CCA
This class represents an estimator which performs canonical correlation analysis using xcast.canonical_correlation_analysis
.
X and Y principal component time series and loadings, as well as CCA time series and loadings (for both X and Y) are calculated using singular value decomposition and saved on the fitted CCA class as xarray.DataArrays for easy visualization / post processing.
cca = xc.CCA(
xmodes=(1, 5),
ymodes=(1, 5),
ccamodes=(1,5),
crossvalidation_splits='auto',
probability_method='error_variance',
latitude_weighting=None,
search_override=(None, None, None)
):
like canonical_correlation_analysis
, CCA by default performs a comprehensive search across the three-dimensional space defined by the xmodes
, ymodes
, and ccamodes
arguments, where each represents the minimum and maximum number of X-PCA/Y-PCA/CCA modes to retain, respectively.
If you want to explicitly pass the number of X-EOFs (PCs), Y-EOFS (PCs) and CC-Modes to retain, use the search_override
argument, representing (X-Modes, Y-Modes, CCA-Modes)
as a tuple of integers. Note that this must satisfy the condition CCA-Modes <= min(X-Modes, Y-Modes)
otherwise you’ll get an assertion error. Read up on CCA for the mathematical justification of this condition.

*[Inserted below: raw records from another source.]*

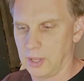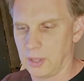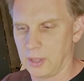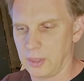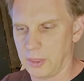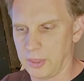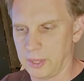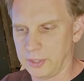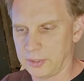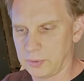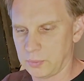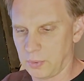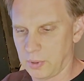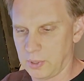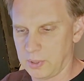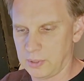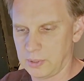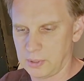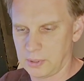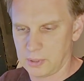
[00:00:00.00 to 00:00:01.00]
This
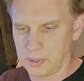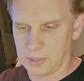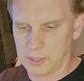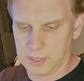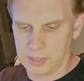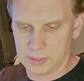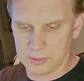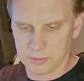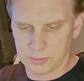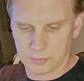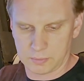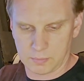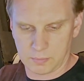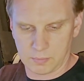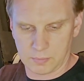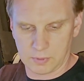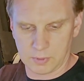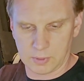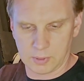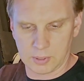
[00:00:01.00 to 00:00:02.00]
one is
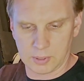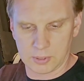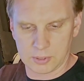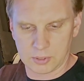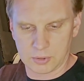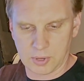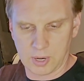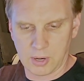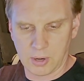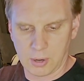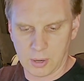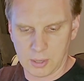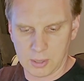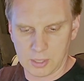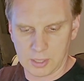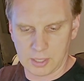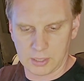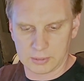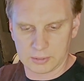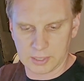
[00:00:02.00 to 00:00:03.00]
straight on
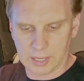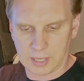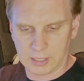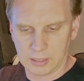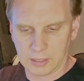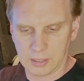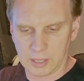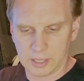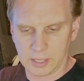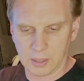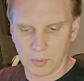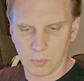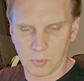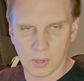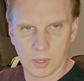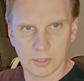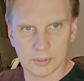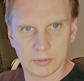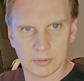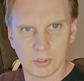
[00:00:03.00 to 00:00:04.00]
exactly like it
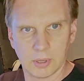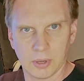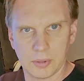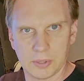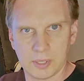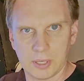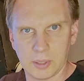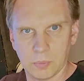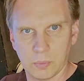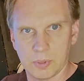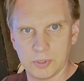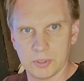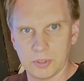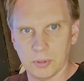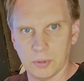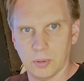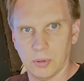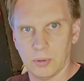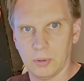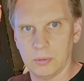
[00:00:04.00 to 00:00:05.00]
was on the
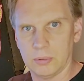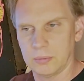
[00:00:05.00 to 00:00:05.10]
original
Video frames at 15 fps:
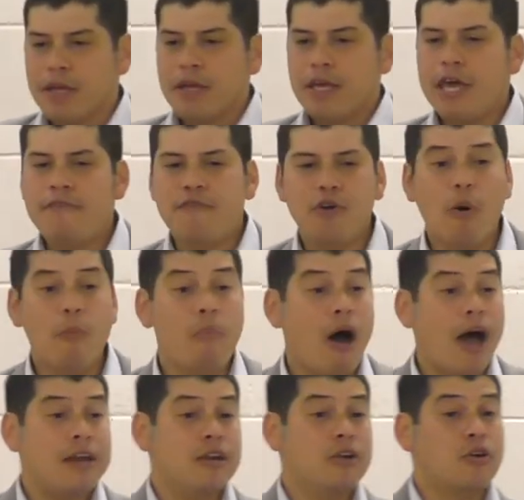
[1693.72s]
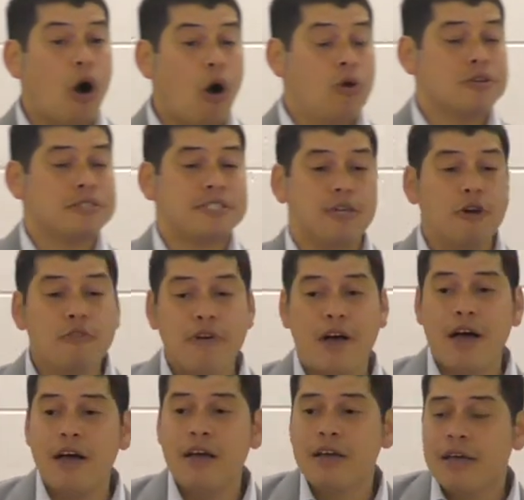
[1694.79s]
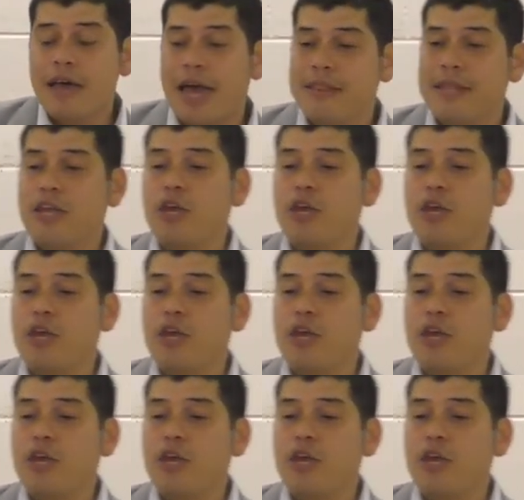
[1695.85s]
If you're mining gold or silver and then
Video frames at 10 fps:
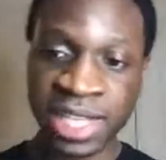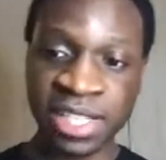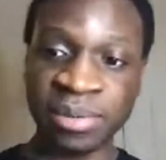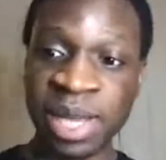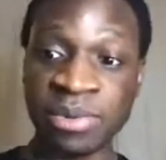
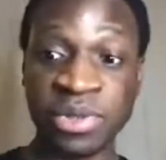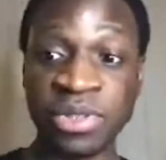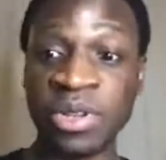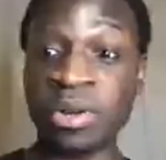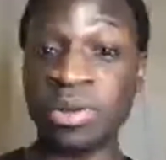like sometimes
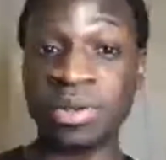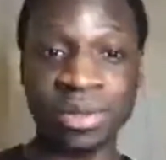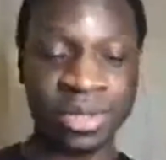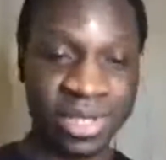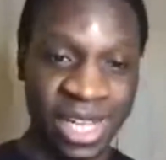you
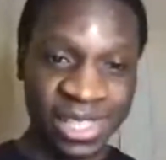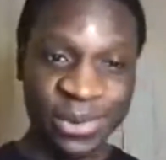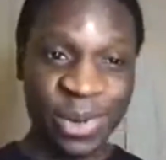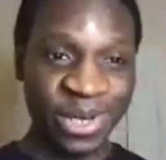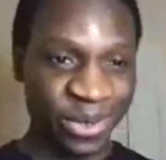don't,
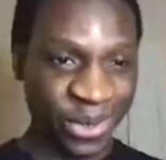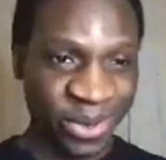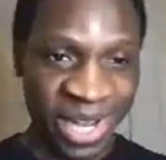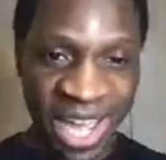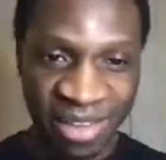that's when you
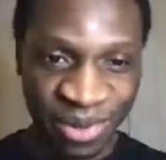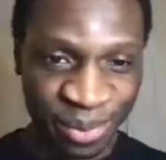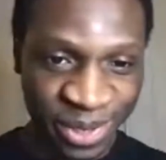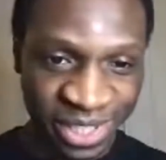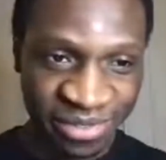don't have
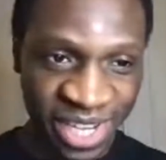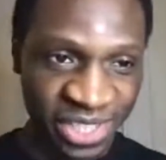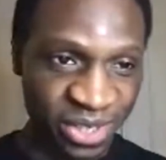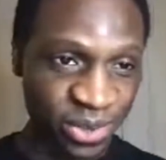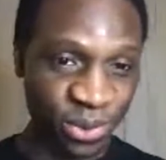the motivation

Once instantiated, you need to fit cca
on two numpy-arrays, x
, and y
:
cca.fit(x, y)
After fitting, the principal component and CCA scores, loadings, and singular values will be available as NumPy arrays as attributes on the cca
object, named as follows:
y_eof_scores = cca.y_eof_scores # PC time series for y
y_eof_loadings = cca.y_eof_loadings # EOFs/PC loadings for y
y_pct_variances = cca.y_variance_explained # Percent Variance explained by each CCA mode for y
y_pct_variances = cca.y_variance_explained # Percent Variance explained by each CCA mode for X
x_eof_scores = cca.x_eof_scores # PC time series for x
x_eof_loadings = cca.x_eof_loadings # EOFs/PC loadings for x
x_cca_loadings = cca.x_cca_loadings # CCA coefficients for the X PC time-series projected back onto the x-eof loadings
x_cca_scores = cca.x_cca_scores # Time-series of CCA scores associated with X
y_cca_loadings = cca.y_cca_loadings # CCA coefficients for the Y PC time-series projected back onto the y-eof loadings
y_cca_scores = cca.y_cca_scores # Time-series of CCA scores associated with Y
canonical_correlations = cca.canonical_correlations # CCA values - canonical correlation between time series for each mode
you can then also make deterministic and probabilistic predictions for new data like X
(X1
, maybe) as follows:
deterministic_preds = cca.predict(X1)
tercile_probabilities = cca.predict_proba(X1)
nonexceedance_30thquantile = cca.predict_proba(X1, quantile=0.3)
Pro Tip: if the standard deviation of any gridpoint in any cross validation window in Y is too close to zero, an assertionerror will be thrown. to prevent this, first apply a drymask to your data.